Analysts also say that Sunrun and Sunnova’s business will be profitable over time. They charge customers monthly to rent solar systems or to buy the electricity these systems generate. The idea is that over the life of a system – around 25 years – companies will earn much more monthly fees than they would for installing panels and batteries they would normally buy in factories in Asia.
“There’s good business here,” said Joseph Osha, a stock research analyst with JMP Securities. “The finances are extremely complex.”
It is undisputed that interest in solar energy seems to be growing due to the forces triggered by the pandemic.
As people have been spending more time at home, some have realized that solar panels can help them lower monthly energy bills while protecting them from power outages. The recent forest fires in the west and a record hurricane season in the east have increased interest in solar and battery systems.
Additionally, solar managers hope President-elect Joseph R. Biden Jr. will push for an increase in subsidies such as the federal tax credit, which ends December 31, 2023.
The Association of Solar Energy Industries is pushing the new administration to provide the same benefits for residential solar systems as it would for larger-scale solar energy, which would allow for a continued 10 percent tax credit after the current subsidies expire. The association also wants a tax credit for energy storage.
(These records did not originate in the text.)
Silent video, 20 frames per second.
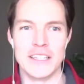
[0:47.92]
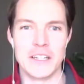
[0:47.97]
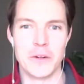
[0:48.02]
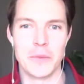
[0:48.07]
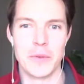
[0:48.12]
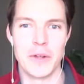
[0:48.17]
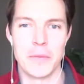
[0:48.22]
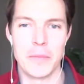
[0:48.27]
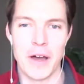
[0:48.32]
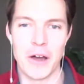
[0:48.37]

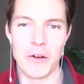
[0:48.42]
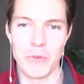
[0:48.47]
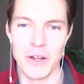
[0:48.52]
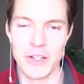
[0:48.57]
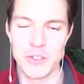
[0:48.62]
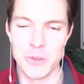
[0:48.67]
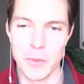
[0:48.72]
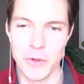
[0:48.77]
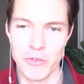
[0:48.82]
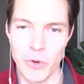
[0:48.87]
bit about
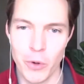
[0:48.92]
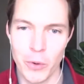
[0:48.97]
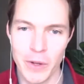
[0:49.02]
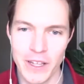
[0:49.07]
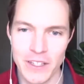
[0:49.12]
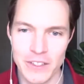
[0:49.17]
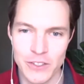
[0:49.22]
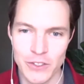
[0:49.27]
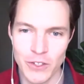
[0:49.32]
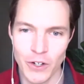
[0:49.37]
Rachel before we
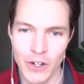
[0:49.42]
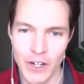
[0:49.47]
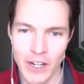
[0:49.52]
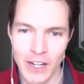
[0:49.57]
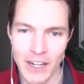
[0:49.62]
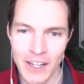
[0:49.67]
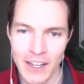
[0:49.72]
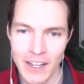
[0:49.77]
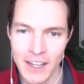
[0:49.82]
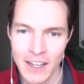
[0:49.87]
get
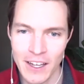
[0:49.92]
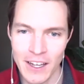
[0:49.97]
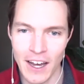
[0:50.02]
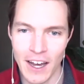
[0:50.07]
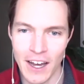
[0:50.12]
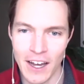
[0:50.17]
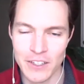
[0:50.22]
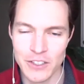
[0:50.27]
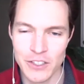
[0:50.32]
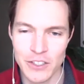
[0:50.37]
started.
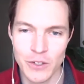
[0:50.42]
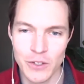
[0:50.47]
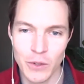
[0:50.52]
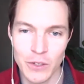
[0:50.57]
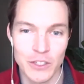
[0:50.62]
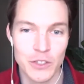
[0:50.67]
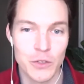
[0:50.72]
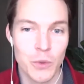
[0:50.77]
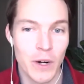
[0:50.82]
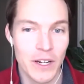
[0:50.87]
She's
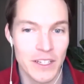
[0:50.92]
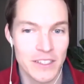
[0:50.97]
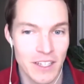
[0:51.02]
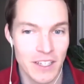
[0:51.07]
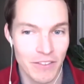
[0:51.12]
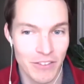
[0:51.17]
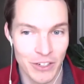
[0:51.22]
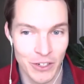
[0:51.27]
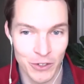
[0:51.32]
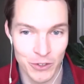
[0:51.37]
only
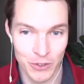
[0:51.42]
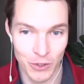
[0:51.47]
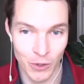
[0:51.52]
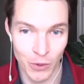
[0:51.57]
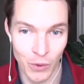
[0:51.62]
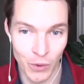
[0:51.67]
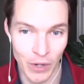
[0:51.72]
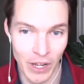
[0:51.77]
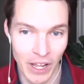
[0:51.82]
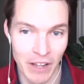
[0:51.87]
27 years
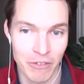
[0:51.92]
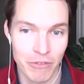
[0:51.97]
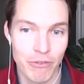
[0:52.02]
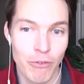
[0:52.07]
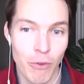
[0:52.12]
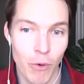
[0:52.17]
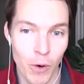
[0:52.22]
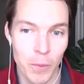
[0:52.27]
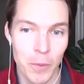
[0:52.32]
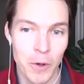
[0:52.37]
old, a
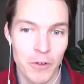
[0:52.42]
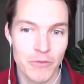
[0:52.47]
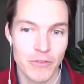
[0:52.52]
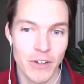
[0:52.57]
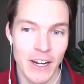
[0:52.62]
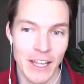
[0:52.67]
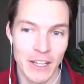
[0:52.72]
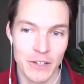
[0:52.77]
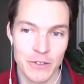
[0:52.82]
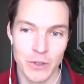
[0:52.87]
former
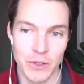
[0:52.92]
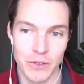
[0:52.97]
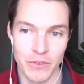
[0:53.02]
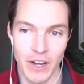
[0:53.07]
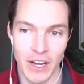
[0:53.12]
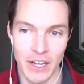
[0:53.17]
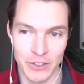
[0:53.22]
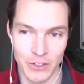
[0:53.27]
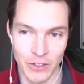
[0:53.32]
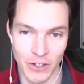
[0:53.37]
financial
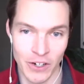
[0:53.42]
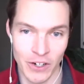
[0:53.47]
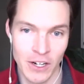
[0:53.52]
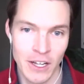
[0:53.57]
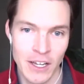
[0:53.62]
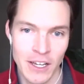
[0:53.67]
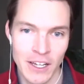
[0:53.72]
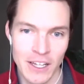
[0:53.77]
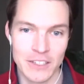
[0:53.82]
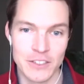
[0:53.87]
advisor,
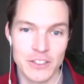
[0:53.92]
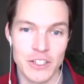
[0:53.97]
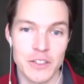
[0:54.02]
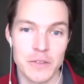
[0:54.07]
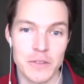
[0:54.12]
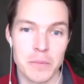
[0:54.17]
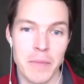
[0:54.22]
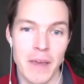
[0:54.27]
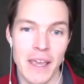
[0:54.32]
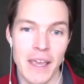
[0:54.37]
and she has
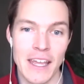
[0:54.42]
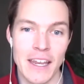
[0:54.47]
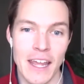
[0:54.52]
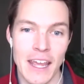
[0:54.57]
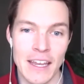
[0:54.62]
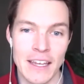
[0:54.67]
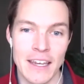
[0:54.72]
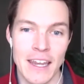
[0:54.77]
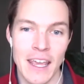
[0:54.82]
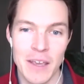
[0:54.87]
made a
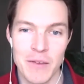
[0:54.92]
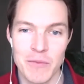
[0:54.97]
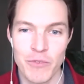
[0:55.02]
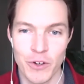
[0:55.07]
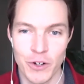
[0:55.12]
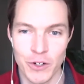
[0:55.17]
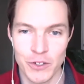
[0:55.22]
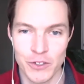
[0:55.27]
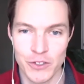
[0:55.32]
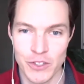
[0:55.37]
name for
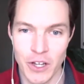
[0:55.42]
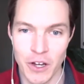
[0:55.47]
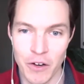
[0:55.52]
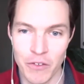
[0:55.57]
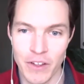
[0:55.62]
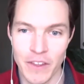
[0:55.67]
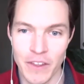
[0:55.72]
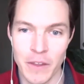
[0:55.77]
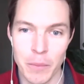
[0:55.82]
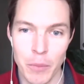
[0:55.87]
herself
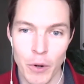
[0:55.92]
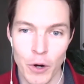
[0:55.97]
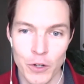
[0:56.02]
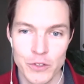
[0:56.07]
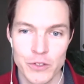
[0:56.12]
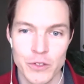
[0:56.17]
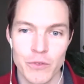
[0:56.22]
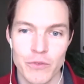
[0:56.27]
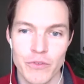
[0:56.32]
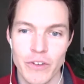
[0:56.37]
in the
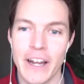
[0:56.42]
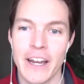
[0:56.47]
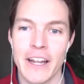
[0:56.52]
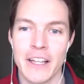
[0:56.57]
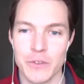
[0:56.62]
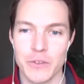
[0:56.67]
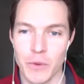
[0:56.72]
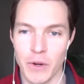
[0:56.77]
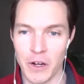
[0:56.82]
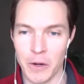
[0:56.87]
personal
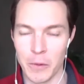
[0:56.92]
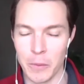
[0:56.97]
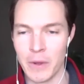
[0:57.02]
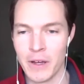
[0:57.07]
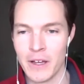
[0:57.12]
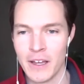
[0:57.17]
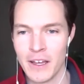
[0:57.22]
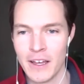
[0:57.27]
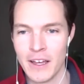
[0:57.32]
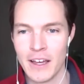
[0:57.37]
finance realm.
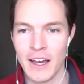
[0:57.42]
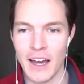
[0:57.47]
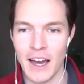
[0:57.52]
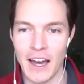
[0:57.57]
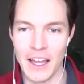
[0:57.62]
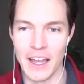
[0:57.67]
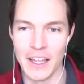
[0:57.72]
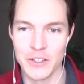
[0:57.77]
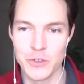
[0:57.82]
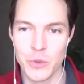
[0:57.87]

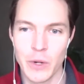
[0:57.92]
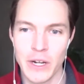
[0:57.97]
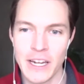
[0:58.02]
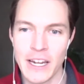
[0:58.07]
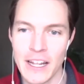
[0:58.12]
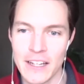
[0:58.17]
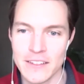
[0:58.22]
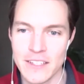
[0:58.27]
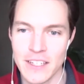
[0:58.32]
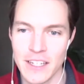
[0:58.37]
In
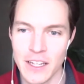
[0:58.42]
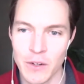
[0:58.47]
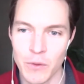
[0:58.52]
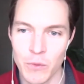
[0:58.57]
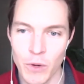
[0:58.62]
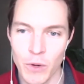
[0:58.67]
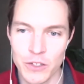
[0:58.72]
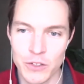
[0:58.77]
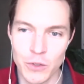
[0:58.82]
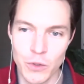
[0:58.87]
2019,
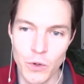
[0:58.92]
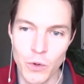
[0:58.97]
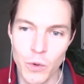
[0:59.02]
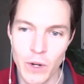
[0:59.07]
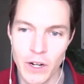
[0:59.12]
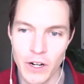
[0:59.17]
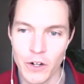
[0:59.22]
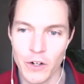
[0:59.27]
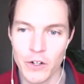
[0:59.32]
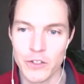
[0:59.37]
Rachel
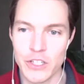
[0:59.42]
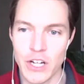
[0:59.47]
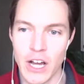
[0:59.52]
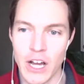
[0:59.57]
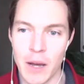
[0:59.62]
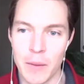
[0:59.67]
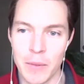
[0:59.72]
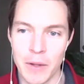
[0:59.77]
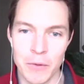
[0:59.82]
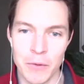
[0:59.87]
quit her
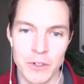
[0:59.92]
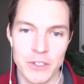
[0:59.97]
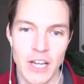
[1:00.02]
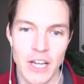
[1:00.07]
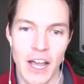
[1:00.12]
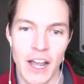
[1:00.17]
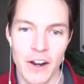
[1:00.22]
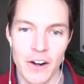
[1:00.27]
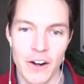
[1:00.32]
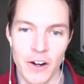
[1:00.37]
job and
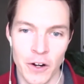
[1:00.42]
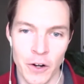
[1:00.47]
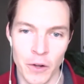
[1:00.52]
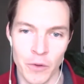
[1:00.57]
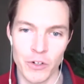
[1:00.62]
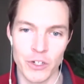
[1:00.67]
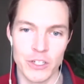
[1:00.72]
retired on over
Industry officials also argue that they are working hard to cut costs so they can break even faster. Solar systems typically cost two or three times more in the US than in other industrialized nations like Australia, partly because US companies spend more time and money getting building permits and marketing.
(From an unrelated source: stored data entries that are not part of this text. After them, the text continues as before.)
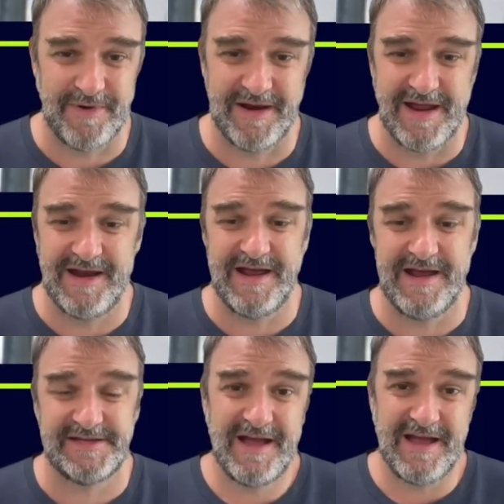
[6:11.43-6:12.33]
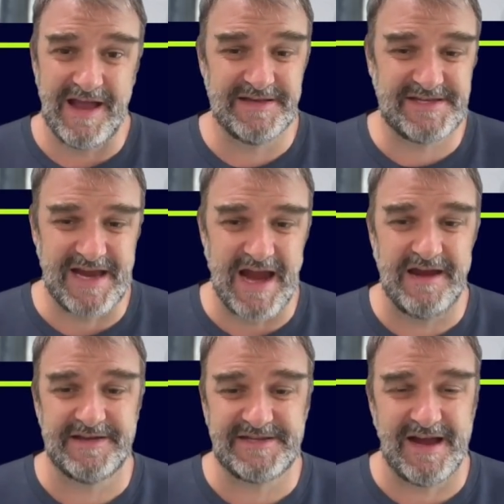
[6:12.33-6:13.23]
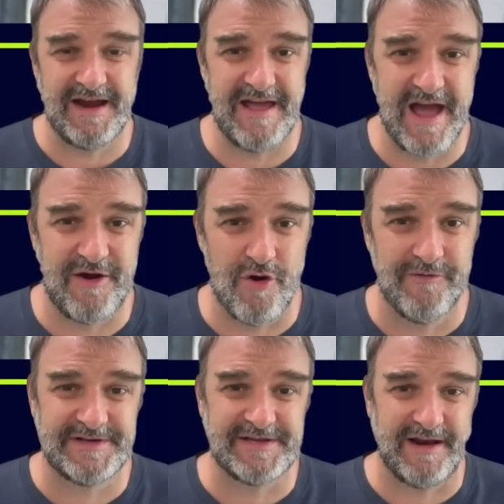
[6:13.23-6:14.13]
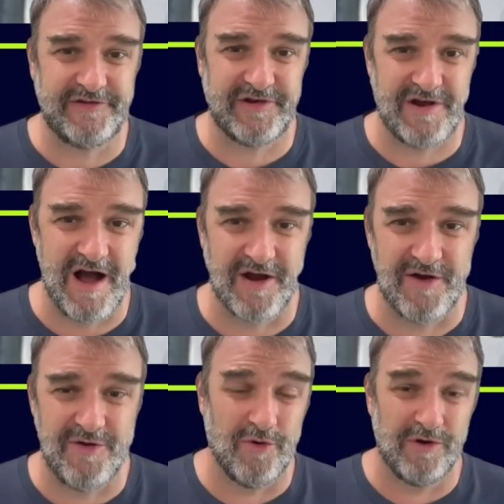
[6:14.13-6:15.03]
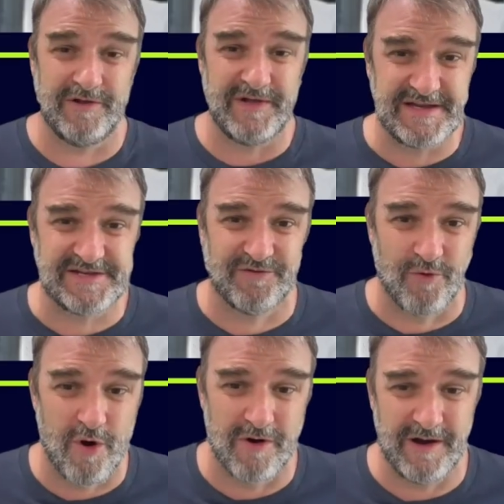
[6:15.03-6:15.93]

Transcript: But it is insane to sign that over signing Chicago or at least Aurora,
The pandemic appears to have alleviated another major concern – that in a recession, many solar customers would stop making payments. There hasn’t been a surge in default settings that year, probably because most homeowners who install panels are doing reasonably well and haven’t been hit hard.
“Now we’ve been through a hell of a recession – and the payment performance has been phenomenal,” said Berger, the managing director of Sunnova. “The market digests it and says, ‘Wow, this is a lot less risky than we thought.'”
A year and a half ago, David Jacobs bought a solar system from Sunnova. Now that he’s starting his second full winter with the system, he’s relieved. He’d spent up to $ 800 a month on electricity over the winter, mostly to run the heating system in his home in Niantic, Conn.
“I got these outrageous utility bills,” said Mr. Jacobs, a 75-year-old retired civil engineer. “I said it wasn’t sustainable.”
Mr. Jacobs now makes two fixed monthly payments: $ 163 to Sunnova and $ 23 to his power company.
Solar industry organizations like Rewiring America, a group of engineers, entrepreneurs, and volunteers working on climate change, estimate that the typical American household could save up to $ 2,000 a year in energy bills by using solar energy.
Such savings would, of course, come at the expense of the electricity companies, many of whom have tried to slow or stop the growth of solar roofs.
Utility companies have stated that residential solar systems primarily help wealthy households who can afford to spend tens of thousands of dollars on panels and batteries. As a result, companies claim that middle-class and lower-income families have to bear much of the cost of maintaining the electricity grid.
The utility industry has sought to roll back government regulations and laws that allow homeowners to sell excess power from rooftop solar systems to the utility grid, including in California, the state that relies most on solar panels. Sunrun, Sunnova, and other solar companies are struggling to uphold the guidelines. These struggles could help determine whether large solar installers can become profitable businesses.